**WHAT TO PRODUCE**
Please keep the images out and set down the data exactly as given.

**TASK INPUTS**
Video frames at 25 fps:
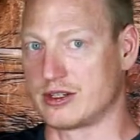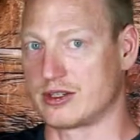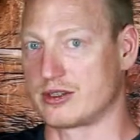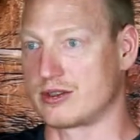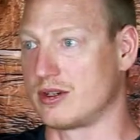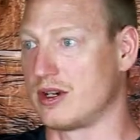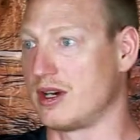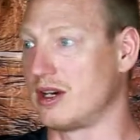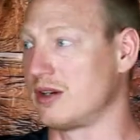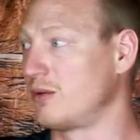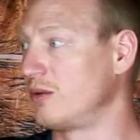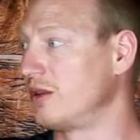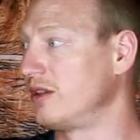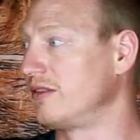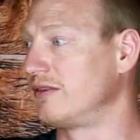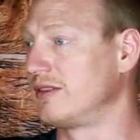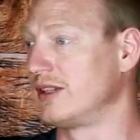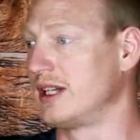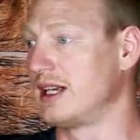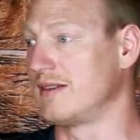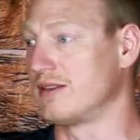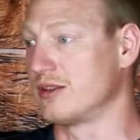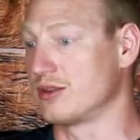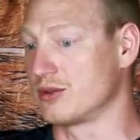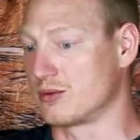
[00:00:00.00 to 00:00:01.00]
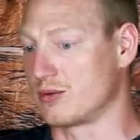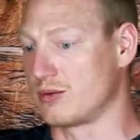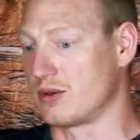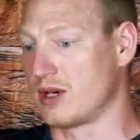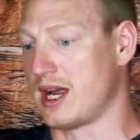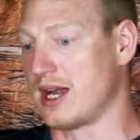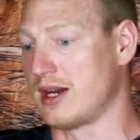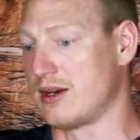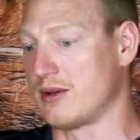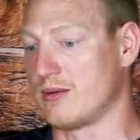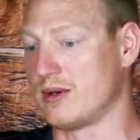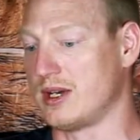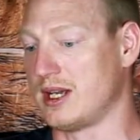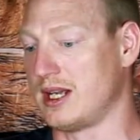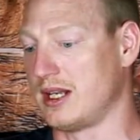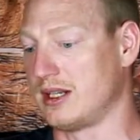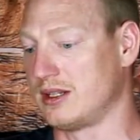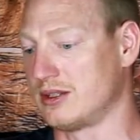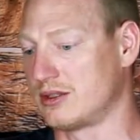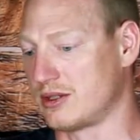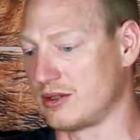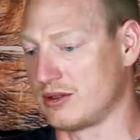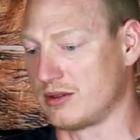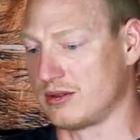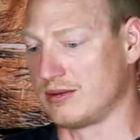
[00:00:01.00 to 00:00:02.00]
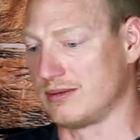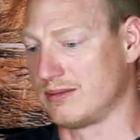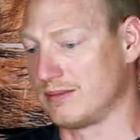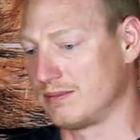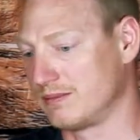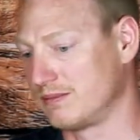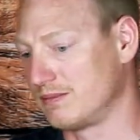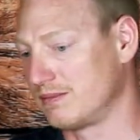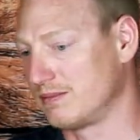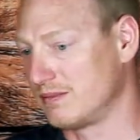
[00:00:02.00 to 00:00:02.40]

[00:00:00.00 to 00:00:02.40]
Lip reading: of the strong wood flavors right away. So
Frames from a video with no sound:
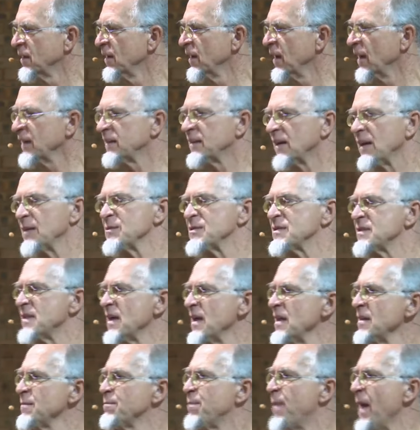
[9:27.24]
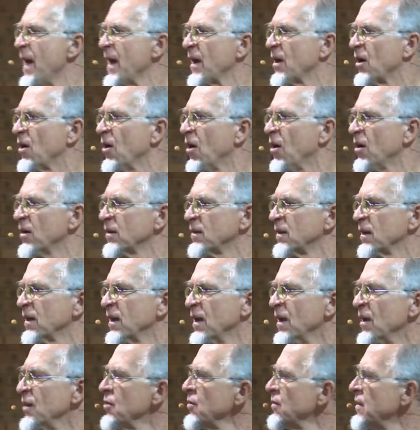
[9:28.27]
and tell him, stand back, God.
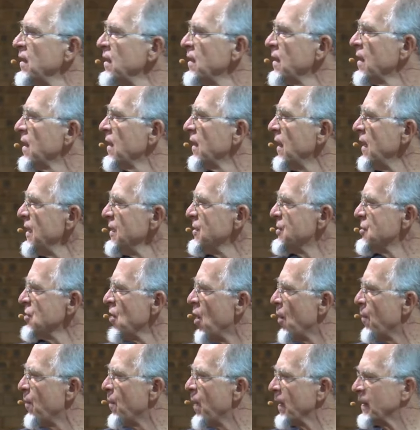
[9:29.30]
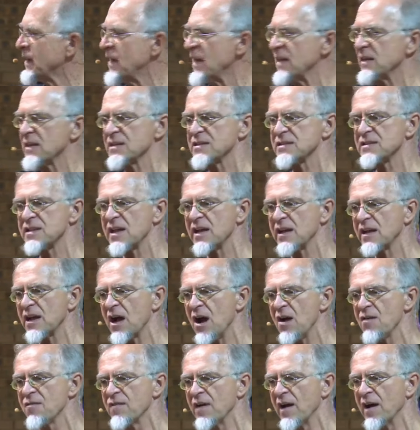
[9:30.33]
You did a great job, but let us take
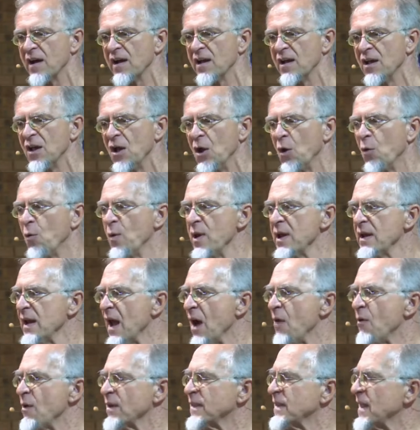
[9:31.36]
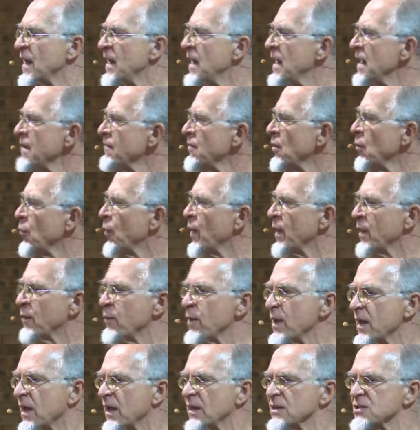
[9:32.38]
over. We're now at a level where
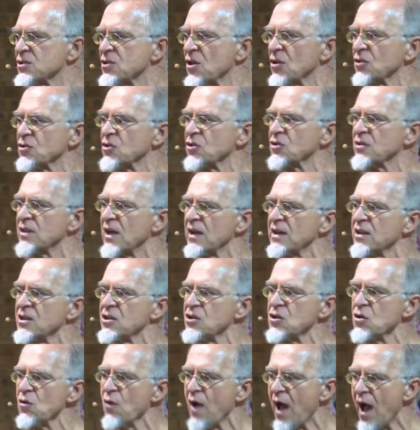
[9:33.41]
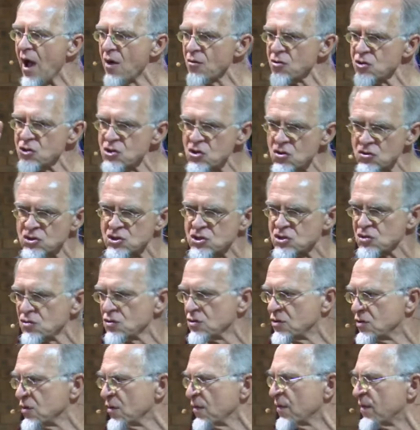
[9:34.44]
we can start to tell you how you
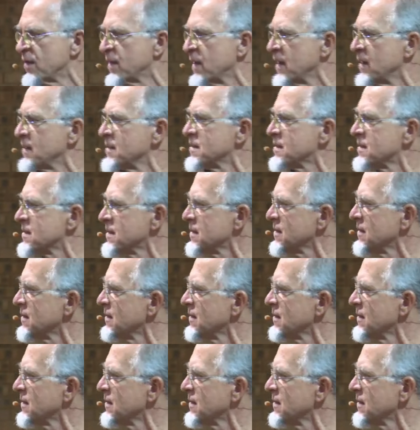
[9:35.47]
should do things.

**TASK SOLUTION**
Video frames at 25 fps:
[00:00:00.00 to 00:00:01.00]
[00:00:01.00 to 00:00:02.00]
[00:00:02.00 to 00:00:02.40]

[00:00:00.00 to 00:00:02.40]
Lip reading: of the strong wood flavors right away. So
Frames from a video with no sound:
[9:27.24]
[9:28.27]
and tell him, stand back, God.
[9:29.30]
[9:30.33]
You did a great job, but let us take
[9:31.36]
[9:32.38]
over. We're now at a level where
[9:33.41]
[9:34.44]
we can start to tell you how you
[9:35.47]
should do things.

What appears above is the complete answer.